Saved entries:
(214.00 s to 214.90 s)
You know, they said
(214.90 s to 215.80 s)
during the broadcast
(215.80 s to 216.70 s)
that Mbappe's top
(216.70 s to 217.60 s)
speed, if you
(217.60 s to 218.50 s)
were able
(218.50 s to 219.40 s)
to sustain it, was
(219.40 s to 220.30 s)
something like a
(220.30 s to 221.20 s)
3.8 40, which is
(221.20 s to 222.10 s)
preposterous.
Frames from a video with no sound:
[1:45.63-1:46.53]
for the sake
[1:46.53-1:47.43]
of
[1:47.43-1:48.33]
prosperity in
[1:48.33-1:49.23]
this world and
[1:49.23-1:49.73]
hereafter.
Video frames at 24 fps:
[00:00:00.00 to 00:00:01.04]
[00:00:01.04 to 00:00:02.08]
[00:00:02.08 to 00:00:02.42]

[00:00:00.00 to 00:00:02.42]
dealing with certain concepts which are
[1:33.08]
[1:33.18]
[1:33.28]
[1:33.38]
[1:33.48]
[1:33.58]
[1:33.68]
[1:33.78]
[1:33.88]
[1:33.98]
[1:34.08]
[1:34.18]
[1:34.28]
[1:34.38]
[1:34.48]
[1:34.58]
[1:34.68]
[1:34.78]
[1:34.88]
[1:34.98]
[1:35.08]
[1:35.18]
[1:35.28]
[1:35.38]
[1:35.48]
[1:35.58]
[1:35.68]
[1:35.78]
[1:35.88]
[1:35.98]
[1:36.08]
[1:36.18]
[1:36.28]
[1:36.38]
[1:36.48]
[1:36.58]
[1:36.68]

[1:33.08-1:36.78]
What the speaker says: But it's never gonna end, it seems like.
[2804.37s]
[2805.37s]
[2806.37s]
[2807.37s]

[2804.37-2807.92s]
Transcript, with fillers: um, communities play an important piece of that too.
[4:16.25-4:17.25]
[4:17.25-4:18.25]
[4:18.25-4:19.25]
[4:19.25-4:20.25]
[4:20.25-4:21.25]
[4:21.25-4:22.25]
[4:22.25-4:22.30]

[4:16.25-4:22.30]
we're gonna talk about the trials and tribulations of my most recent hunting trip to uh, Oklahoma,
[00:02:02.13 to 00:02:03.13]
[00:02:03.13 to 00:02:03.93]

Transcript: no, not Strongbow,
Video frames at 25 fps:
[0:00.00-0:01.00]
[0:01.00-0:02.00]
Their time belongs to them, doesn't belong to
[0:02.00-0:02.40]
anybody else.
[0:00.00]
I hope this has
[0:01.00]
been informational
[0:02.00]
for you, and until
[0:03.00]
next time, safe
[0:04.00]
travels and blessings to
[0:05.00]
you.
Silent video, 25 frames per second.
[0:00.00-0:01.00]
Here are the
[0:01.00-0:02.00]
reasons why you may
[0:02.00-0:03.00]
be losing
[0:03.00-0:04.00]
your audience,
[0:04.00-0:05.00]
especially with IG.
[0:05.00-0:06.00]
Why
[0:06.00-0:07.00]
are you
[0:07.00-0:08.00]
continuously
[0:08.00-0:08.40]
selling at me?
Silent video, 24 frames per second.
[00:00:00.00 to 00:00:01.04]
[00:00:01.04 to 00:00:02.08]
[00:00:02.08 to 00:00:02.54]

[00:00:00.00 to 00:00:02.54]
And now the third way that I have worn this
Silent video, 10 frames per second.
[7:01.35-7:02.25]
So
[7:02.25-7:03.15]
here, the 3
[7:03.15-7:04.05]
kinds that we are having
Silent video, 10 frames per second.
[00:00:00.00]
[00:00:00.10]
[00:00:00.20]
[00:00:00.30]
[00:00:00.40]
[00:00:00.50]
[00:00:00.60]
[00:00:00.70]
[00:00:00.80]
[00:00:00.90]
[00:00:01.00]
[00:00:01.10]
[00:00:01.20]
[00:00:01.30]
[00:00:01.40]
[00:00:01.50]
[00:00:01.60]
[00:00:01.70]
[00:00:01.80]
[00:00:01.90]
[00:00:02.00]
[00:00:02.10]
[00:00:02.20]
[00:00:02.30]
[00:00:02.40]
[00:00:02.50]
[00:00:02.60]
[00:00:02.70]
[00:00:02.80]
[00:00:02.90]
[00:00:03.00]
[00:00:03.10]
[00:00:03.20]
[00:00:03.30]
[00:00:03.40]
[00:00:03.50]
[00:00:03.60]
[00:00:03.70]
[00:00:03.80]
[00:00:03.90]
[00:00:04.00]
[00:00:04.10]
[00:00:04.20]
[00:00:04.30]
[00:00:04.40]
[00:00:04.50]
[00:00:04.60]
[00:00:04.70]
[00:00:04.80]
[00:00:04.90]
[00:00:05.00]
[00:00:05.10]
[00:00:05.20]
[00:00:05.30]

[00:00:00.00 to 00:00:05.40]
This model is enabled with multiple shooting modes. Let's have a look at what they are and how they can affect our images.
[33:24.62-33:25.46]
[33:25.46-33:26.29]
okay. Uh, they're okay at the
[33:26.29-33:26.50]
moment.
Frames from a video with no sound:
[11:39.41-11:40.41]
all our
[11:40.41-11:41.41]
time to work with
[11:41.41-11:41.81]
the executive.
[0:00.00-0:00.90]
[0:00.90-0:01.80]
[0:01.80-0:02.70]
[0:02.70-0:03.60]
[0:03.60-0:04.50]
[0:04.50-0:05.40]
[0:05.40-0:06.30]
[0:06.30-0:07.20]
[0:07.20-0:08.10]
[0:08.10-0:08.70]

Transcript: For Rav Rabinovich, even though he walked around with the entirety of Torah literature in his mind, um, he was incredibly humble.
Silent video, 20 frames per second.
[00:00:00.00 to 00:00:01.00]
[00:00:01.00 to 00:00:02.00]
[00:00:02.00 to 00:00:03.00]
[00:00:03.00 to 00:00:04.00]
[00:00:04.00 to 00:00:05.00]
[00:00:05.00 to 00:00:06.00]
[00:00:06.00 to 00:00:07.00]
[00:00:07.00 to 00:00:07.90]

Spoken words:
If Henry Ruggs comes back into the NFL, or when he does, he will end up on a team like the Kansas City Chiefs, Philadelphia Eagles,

### ACTIVITY:
Every entry above should be returned exactly as written.

### EXERCISE OUTPUT:
(214.00 s to 214.90 s)
You know, they said
(214.90 s to 215.80 s)
during the broadcast
(215.80 s to 216.70 s)
that Mbappe's top
(216.70 s to 217.60 s)
speed, if you
(217.60 s to 218.50 s)
were able
(218.50 s to 219.40 s)
to sustain it, was
(219.40 s to 220.30 s)
something like a
(220.30 s to 221.20 s)
3.8 40, which is
(221.20 s to 222.10 s)
preposterous.
Frames from a video with no sound:
[1:45.63-1:46.53]
for the sake
[1:46.53-1:47.43]
of
[1:47.43-1:48.33]
prosperity in
[1:48.33-1:49.23]
this world and
[1:49.23-1:49.73]
hereafter.
Video frames at 24 fps:
[00:00:00.00 to 00:00:01.04]
[00:00:01.04 to 00:00:02.08]
[00:00:02.08 to 00:00:02.42]

[00:00:00.00 to 00:00:02.42]
dealing with certain concepts which are
[1:33.08]
[1:33.18]
[1:33.28]
[1:33.38]
[1:33.48]
[1:33.58]
[1:33.68]
[1:33.78]
[1:33.88]
[1:33.98]
[1:34.08]
[1:34.18]
[1:34.28]
[1:34.38]
[1:34.48]
[1:34.58]
[1:34.68]
[1:34.78]
[1:34.88]
[1:34.98]
[1:35.08]
[1:35.18]
[1:35.28]
[1:35.38]
[1:35.48]
[1:35.58]
[1:35.68]
[1:35.78]
[1:35.88]
[1:35.98]
[1:36.08]
[1:36.18]
[1:36.28]
[1:36.38]
[1:36.48]
[1:36.58]
[1:36.68]

[1:33.08-1:36.78]
What the speaker says: But it's never gonna end, it seems like.
[2804.37s]
[2805.37s]
[2806.37s]
[2807.37s]

[2804.37-2807.92s]
Transcript, with fillers: um, communities play an important piece of that too.
[4:16.25-4:17.25]
[4:17.25-4:18.25]
[4:18.25-4:19.25]
[4:19.25-4:20.25]
[4:20.25-4:21.25]
[4:21.25-4:22.25]
[4:22.25-4:22.30]

[4:16.25-4:22.30]
we're gonna talk about the trials and tribulations of my most recent hunting trip to uh, Oklahoma,
[00:02:02.13 to 00:02:03.13]
[00:02:03.13 to 00:02:03.93]

Transcript: no, not Strongbow,
Video frames at 25 fps:
[0:00.00-0:01.00]
[0:01.00-0:02.00]
Their time belongs to them, doesn't belong to
[0:02.00-0:02.40]
anybody else.
[0:00.00]
I hope this has
[0:01.00]
been informational
[0:02.00]
for you, and until
[0:03.00]
next time, safe
[0:04.00]
travels and blessings to
[0:05.00]
you.
Silent video, 25 frames per second.
[0:00.00-0:01.00]
Here are the
[0:01.00-0:02.00]
reasons why you may
[0:02.00-0:03.00]
be losing
[0:03.00-0:04.00]
your audience,
[0:04.00-0:05.00]
especially with IG.
[0:05.00-0:06.00]
Why
[0:06.00-0:07.00]
are you
[0:07.00-0:08.00]
continuously
[0:08.00-0:08.40]
selling at me?
Silent video, 24 frames per second.
[00:00:00.00 to 00:00:01.04]
[00:00:01.04 to 00:00:02.08]
[00:00:02.08 to 00:00:02.54]

[00:00:00.00 to 00:00:02.54]
And now the third way that I have worn this
Silent video, 10 frames per second.
[7:01.35-7:02.25]
So
[7:02.25-7:03.15]
here, the 3
[7:03.15-7:04.05]
kinds that we are having
Silent video, 10 frames per second.
[00:00:00.00]
[00:00:00.10]
[00:00:00.20]
[00:00:00.30]
[00:00:00.40]
[00:00:00.50]
[00:00:00.60]
[00:00:00.70]
[00:00:00.80]
[00:00:00.90]
[00:00:01.00]
[00:00:01.10]
[00:00:01.20]
[00:00:01.30]
[00:00:01.40]
[00:00:01.50]
[00:00:01.60]
[00:00:01.70]
[00:00:01.80]
[00:00:01.90]
[00:00:02.00]
[00:00:02.10]
[00:00:02.20]
[00:00:02.30]
[00:00:02.40]
[00:00:02.50]
[00:00:02.60]
[00:00:02.70]
[00:00:02.80]
[00:00:02.90]
[00:00:03.00]
[00:00:03.10]
[00:00:03.20]
[00:00:03.30]
[00:00:03.40]
[00:00:03.50]
[00:00:03.60]
[00:00:03.70]
[00:00:03.80]
[00:00:03.90]
[00:00:04.00]
[00:00:04.10]
[00:00:04.20]
[00:00:04.30]
[00:00:04.40]
[00:00:04.50]
[00:00:04.60]
[00:00:04.70]
[00:00:04.80]
[00:00:04.90]
[00:00:05.00]
[00:00:05.10]
[00:00:05.20]
[00:00:05.30]

[00:00:00.00 to 00:00:05.40]
This model is enabled with multiple shooting modes. Let's have a look at what they are and how they can affect our images.
[33:24.62-33:25.46]
[33:25.46-33:26.29]
okay. Uh, they're okay at the
[33:26.29-33:26.50]
moment.
Frames from a video with no sound:
[11:39.41-11:40.41]
all our
[11:40.41-11:41.41]
time to work with
[11:41.41-11:41.81]
the executive.
[0:00.00-0:00.90]
[0:00.90-0:01.80]
[0:01.80-0:02.70]
[0:02.70-0:03.60]
[0:03.60-0:04.50]
[0:04.50-0:05.40]
[0:05.40-0:06.30]
[0:06.30-0:07.20]
[0:07.20-0:08.10]
[0:08.10-0:08.70]

Transcript: For Rav Rabinovich, even though he walked around with the entirety of Torah literature in his mind, um, he was incredibly humble.
Silent video, 20 frames per second.
[00:00:00.00 to 00:00:01.00]
[00:00:01.00 to 00:00:02.00]
[00:00:02.00 to 00:00:03.00]
[00:00:03.00 to 00:00:04.00]
[00:00:04.00 to 00:00:05.00]
[00:00:05.00 to 00:00:06.00]
[00:00:06.00 to 00:00:07.00]
[00:00:07.00 to 00:00:07.90]

Spoken words:
If Henry Ruggs comes back into the NFL, or when he does, he will end up on a team like the Kansas City Chiefs, Philadelphia Eagles,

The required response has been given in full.